Thanks to the failed bird-watching expedition, I now had the afternoon free so I headed towards the lake. Although the weather was still very foggy, I toyed with the idea of a boat ride. On a short stretch between the Tibetan Market and the lake, I came across small groups of boys playing football, without a care for the occasional light drizzle. The rain stopped quite abruptly as I reached the lake and the breeze lifted much of the fog that covered the lake. The resultant change in scenery was pretty dramatic. I could now see the lake clearly, with a light mist hovering on it, a playground in the distance and houses rising up the distant hillside, still shrouded in mist. In barely a few minutes, it was a perfect day for boating!
I hired a four-seater row boat for Rs 200 and set off on a tour of the lake. Never liked boating, but then I was in the lake district of Uttarakhand. Quite a large amount of waste had accumulated by the dock, but the boatman assured me that this was due to the downpour. Otherwise, he said, the lake is cleaned daily. This information put me in an awkward state of mind where I wanted to feel happy for the lake but felt sorry at the same time that just a heavy downpour can clog a lake of this size with the town’s waste.

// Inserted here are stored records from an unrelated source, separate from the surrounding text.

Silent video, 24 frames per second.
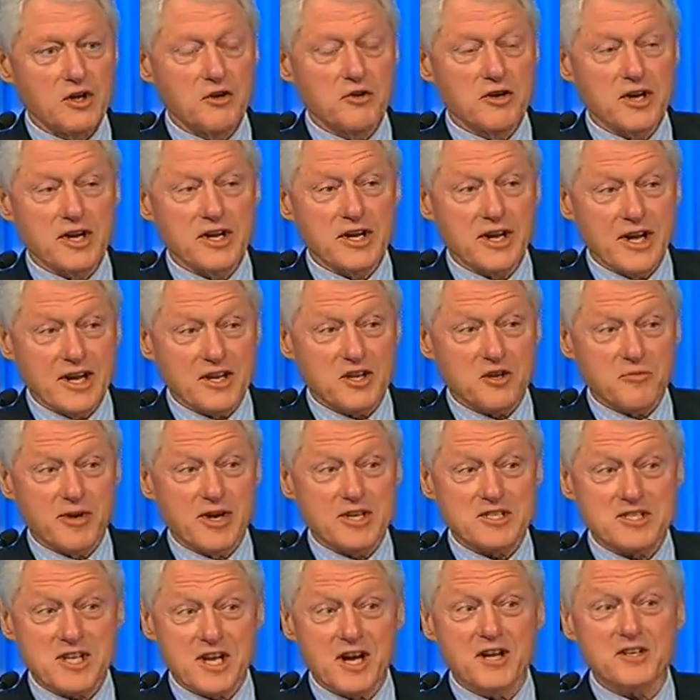You can get the
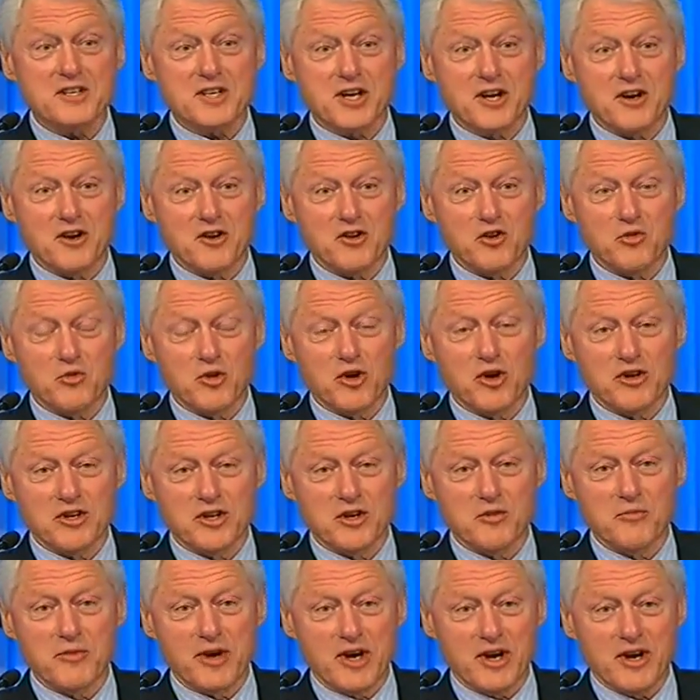best health care in the
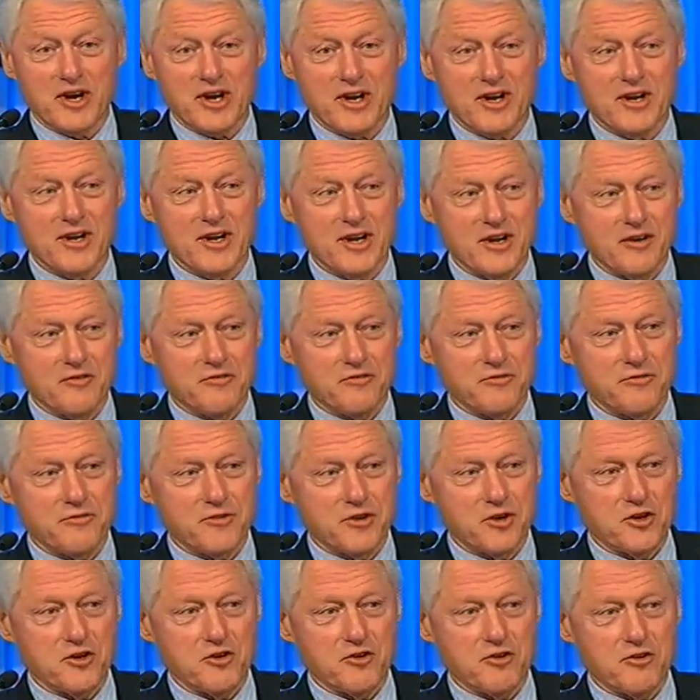world in America
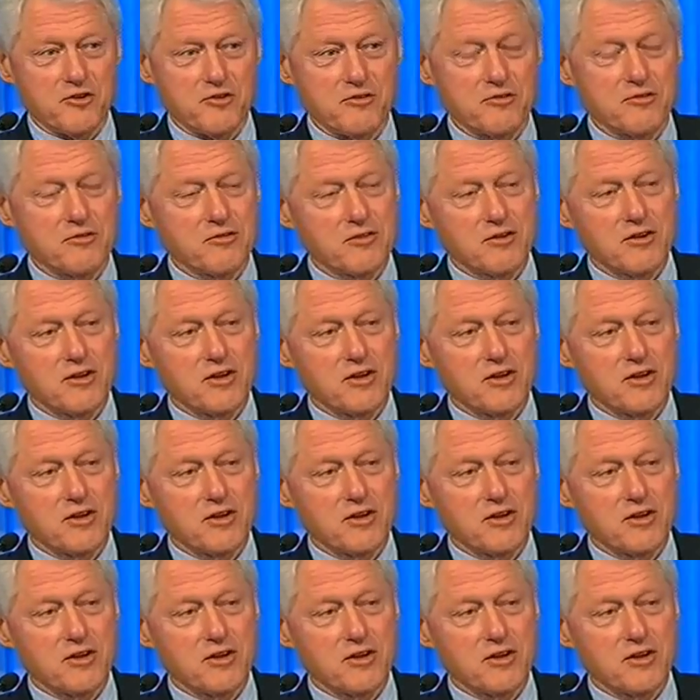if you're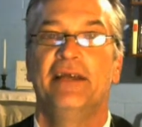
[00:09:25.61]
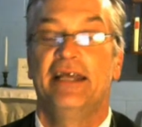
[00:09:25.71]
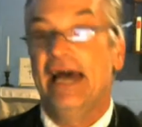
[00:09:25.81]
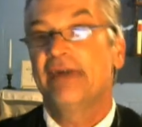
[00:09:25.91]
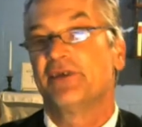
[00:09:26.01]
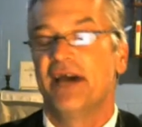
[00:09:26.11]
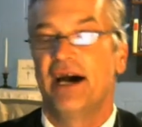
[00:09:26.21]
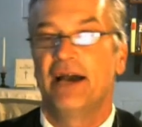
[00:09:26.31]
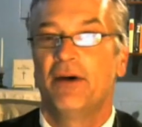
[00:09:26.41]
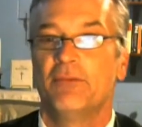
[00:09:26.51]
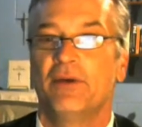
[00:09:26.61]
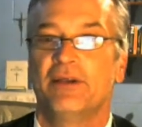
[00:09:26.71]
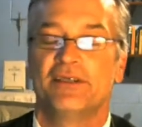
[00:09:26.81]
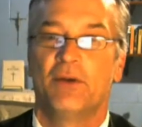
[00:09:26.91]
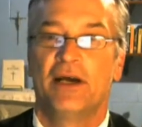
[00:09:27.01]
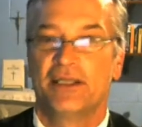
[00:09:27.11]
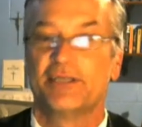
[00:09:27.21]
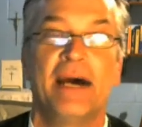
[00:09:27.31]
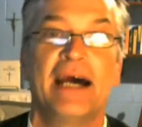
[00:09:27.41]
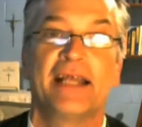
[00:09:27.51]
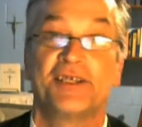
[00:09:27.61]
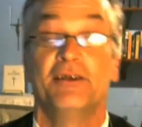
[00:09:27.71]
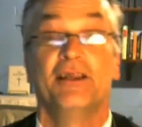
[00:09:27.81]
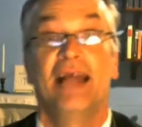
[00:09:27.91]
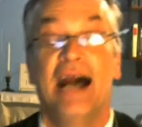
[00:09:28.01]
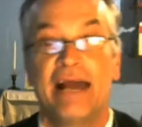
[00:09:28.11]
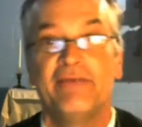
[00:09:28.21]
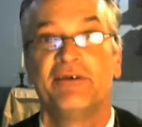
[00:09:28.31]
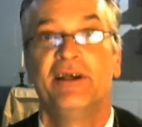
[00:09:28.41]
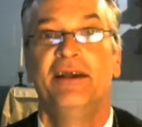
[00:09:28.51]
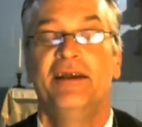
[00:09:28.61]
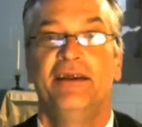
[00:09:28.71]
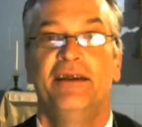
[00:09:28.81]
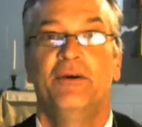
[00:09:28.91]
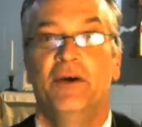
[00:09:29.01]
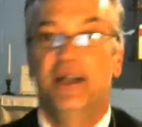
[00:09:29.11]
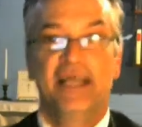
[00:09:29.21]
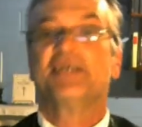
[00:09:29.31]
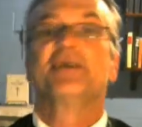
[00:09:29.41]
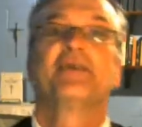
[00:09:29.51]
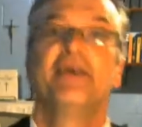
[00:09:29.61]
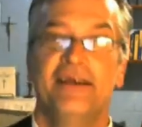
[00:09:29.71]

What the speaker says: It'd have to die. What is his body still alive? Where is it?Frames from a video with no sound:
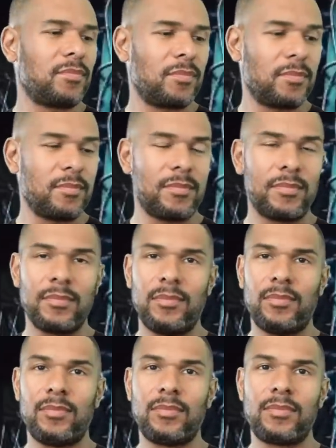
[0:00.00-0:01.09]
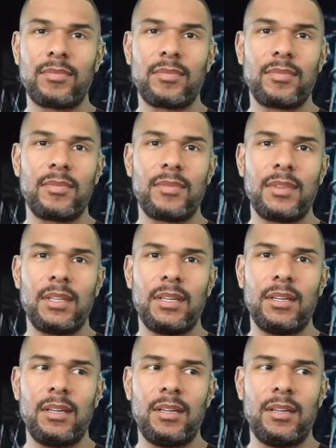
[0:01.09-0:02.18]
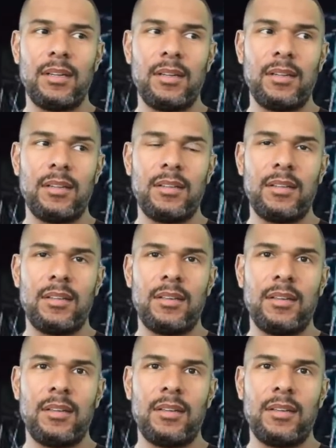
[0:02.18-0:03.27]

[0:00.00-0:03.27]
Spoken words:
(not speaking)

At the end of the customary chukkar, the boatman took us near a large school of fish. A favourite tourist pastime is to feed bread to the large number of fish that live in Nainital. The fish were swarming to get at the bread crumbs. They were so close to the surface that I could hear them flap their fins! Some of the fish were quite scarily large, but it was quite an experience!
I remember my first visit to this region in 2005. It was a very cold July, and I remember drinking from a tiny rivulet that trickled down the hill by the side of the road. I still remember the sweetness of that delicious mountain water. I also remember thick vegetation everywhere. 11 years later, I couldn’t help but wish for the hill station to go back to the old pristine days.